Trial jest świeży, oryginalny i w przeciwieństwie do reszty trybów całkiem grywany, choć niestety nie został pozbawiony wad. Fatalna detekcja kolizji utrudnia grę i przyczynia się do nerwicy, bo wyobraźcie sobie sytuacje, gdy po idealnym przejechaniu toru wskakujemy na ostatnia już przeszkodę i przenikamy przez nią lądując na ziemi. Dekoncentracja, konieczność rozpoczęcia od poprzedniego checkpointu, punkty karne i w końcu lichy czas, jest w tym przypadku „zasługą” programistów, a nie naszą. Co gorsza w tej kwestii nie poprawiono nic w stosunku do pierwszej wersji Moto Racer 3. Trasy, choć są przyjemne to nieco za krótkie oraz często pokazane pod iście artystycznym kontem. Tak, praca kamery do najlepszych nie należy i najlepiej jeździć „na pamięć”, bo nie warto tracić czasu na ręczne ustawienia kamery, gdy o miejscu na podium decydują ułamki sekundy.

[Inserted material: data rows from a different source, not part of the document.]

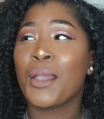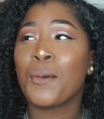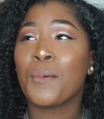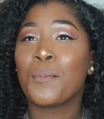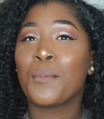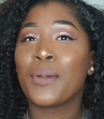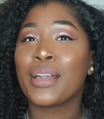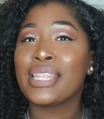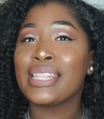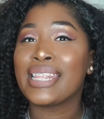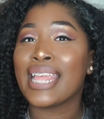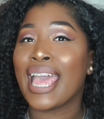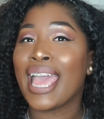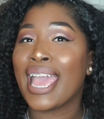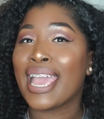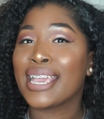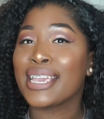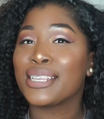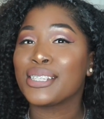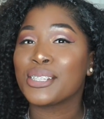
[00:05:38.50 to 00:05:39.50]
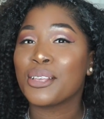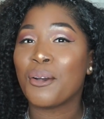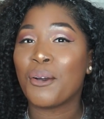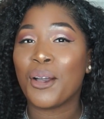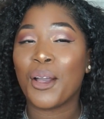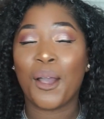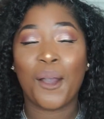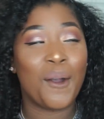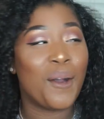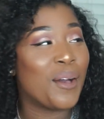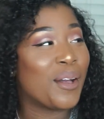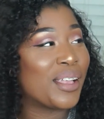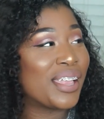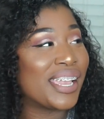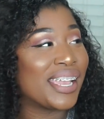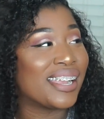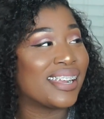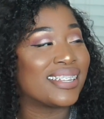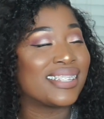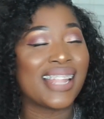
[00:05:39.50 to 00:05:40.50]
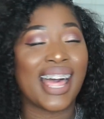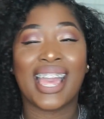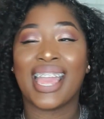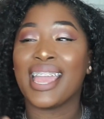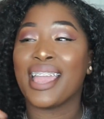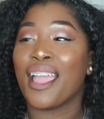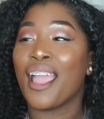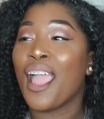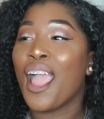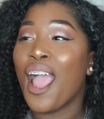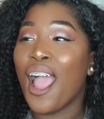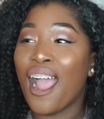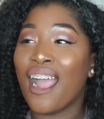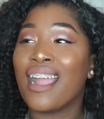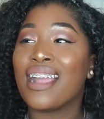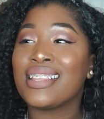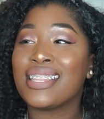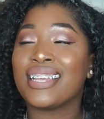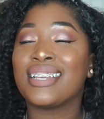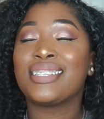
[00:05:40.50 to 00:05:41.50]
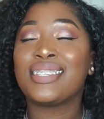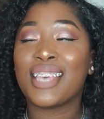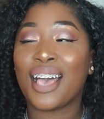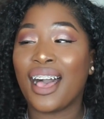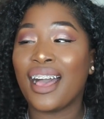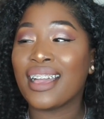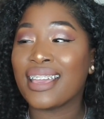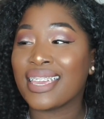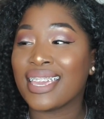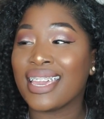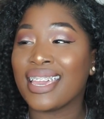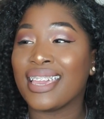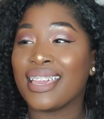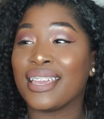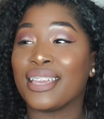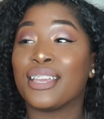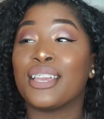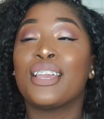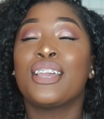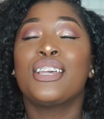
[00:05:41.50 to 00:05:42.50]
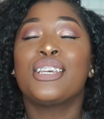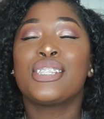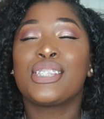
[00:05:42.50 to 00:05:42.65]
what the heck is going on here? Like, are they talking?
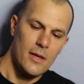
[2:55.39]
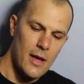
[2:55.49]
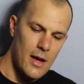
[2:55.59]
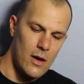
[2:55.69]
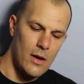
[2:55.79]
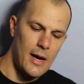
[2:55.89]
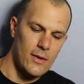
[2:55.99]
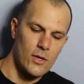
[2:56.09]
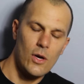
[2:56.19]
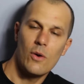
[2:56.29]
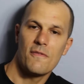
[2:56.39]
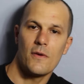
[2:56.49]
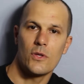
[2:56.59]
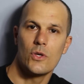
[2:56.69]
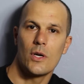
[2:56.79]
Now, I don't know if
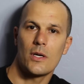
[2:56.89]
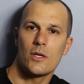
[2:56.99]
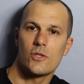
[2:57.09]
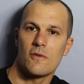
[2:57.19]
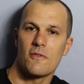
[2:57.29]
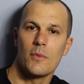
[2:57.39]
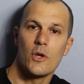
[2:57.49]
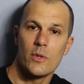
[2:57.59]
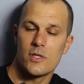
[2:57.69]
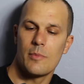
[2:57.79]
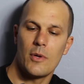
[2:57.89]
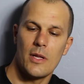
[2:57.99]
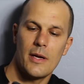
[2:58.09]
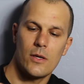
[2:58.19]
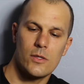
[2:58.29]
all you young guns are familiar with Zippo
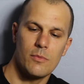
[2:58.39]
lighters,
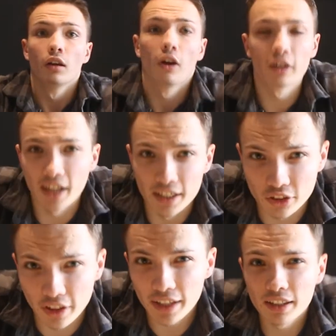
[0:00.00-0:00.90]
Okay,
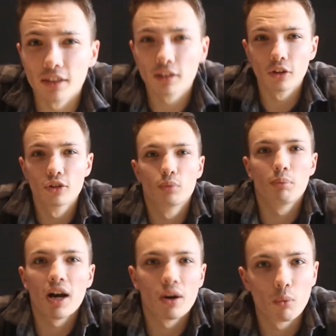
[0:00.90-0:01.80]
so that concludes
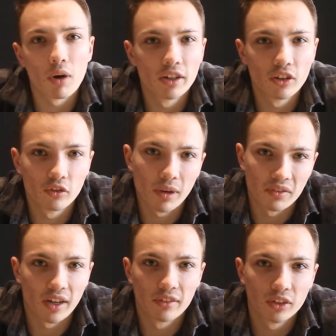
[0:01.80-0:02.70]
part 1 of my
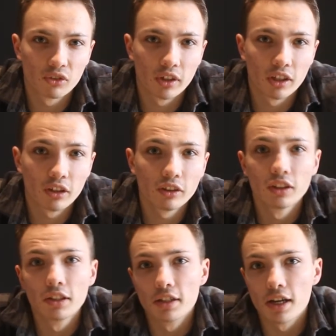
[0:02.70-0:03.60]
favourites video.
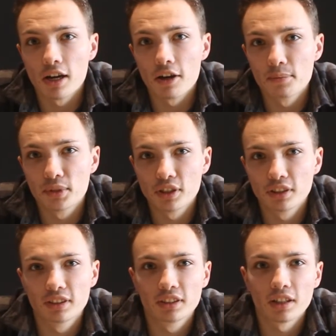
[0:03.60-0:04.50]

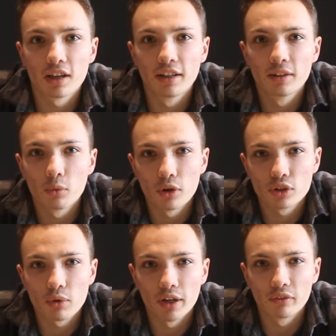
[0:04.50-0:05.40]
Since it was
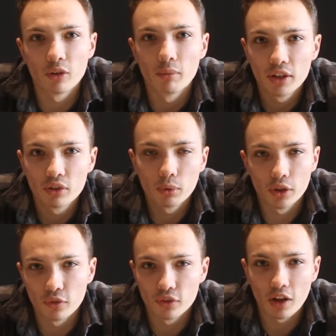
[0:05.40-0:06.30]
quite a few months
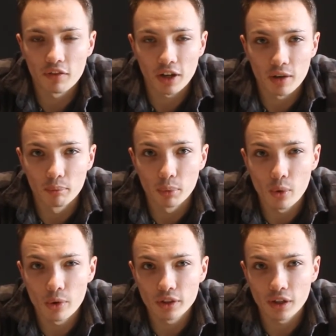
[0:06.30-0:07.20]
worth of stuff that I bought,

Mało co drażni mnie tak jak dobre pomysły i rozwiązania psute niechlujstwem ludzi odpowiedzialnych za kod gry – aż strach pytać czy ktoś to w ogóle testował.

[break/]Mimo wszystko zachęceni tendencją, że każda kolejna składowa gry jest coraz lepsza odpalamy tryb Freestyle gdzie niczym chłopaki z Crusty Demons przyjdzie nam wykonywać niezwykle widowiskowe tricki… no przynajmniej w założeniach tak miało być, bo w praktyce jest nieco inaczej. W Freestyle’u punkty przyznawane są za kolejne tricki, które uda nam się wykonać. Do dyspozycji jest kilkanaście akrobacji, za których wykonanie odpowiadają odpowiednie kombinacje kierunków i… dziewięciu klawiszy na klawiaturze! Trzeba mieć niesamowitą wyobraźnie by opracować podobny system i dość szerokie dłonie, jeśli chcemy grając na klawiaturze sięgać palcami do klawiszy od 1 do 9. Zgroza, uwierzcie mi. Odniosłem wrażenie, ze twórcy programu chcieli uświadomić graczowi jak trudna jest to dyscyplina.

Obraz

Traffic co już chyba przykład najbardziej zmarnowanego potencjału w Moto Racer 3. Nielegalne pojedynki ścigaczy na ulicach Paryża, wśród ruchu ulicznego – brzmi zachęcająco prawda? Cóż gdybym miał oceniać Paryż na podstawie gry, mógłbym pomyśleć, że to jedno z najpaskudniejszych miejsc na Ziemi. Kilka marnej jakości tekstur, ze trzy modele samochodów udających cały ruch na ulicach miasta i kanciaste drogi, tak właśnie według developera wygląda to miejsce. Wyścig ten jest trudny, nudny i nie przyciąga dosłownie niczym. Wszystkie pojazdy jeżdżą jak po sznurku nie zwracając w ogólne uwagi na nas i nasz motocykl, a całość razi sztucznością.

Obraz

Złota edycja gry doczekała się programu konfiguracyjnego, który daje nam dostęp do wielu ustawień, których wcześniej było brak. Milo, pewnie, ale jest to jedyna zmiana w stosunku do zwykłej wersji Moto Racer 3. Zarówno od strony oprawy graficznej jak i dźwiękowej nie poprawiono dosłownie nic, przez co ten kawałek softu potwornie się zestarzał. Jest kanciasto, szaro, pusto i jedynie modele motocykli trzymają akceptowalny poziom. Poza kilkoma wyjątkami tekstury są dość brzydkie, a na dodatek jest ich mało. Aż dziw bierze, że wydawca zdecydował się na taki zabieg, jakim jest wypuszczenie tego zzieleniałego już kotleta. Na pewno nie jest to gra dla fanów motocykli, czy też nawet prostej zręcznościowej zabawy. Właściwie mogę polecić ją jedynie tym, którzy zbierają tytuły o ciekawych koncepcjach i jeszcze „ciekawszym” sposobie ich realizacji. Jest mi zwyczajnie szkoda Moto Racer 3: Gold Edition, bo sporo dobrych pomysłów beznadziejnie pogrążono kiepską realizacją.

Programy

Zobacz więcej
Źródło artykułu:www.dobreprogramy.pl
Komentarze (2)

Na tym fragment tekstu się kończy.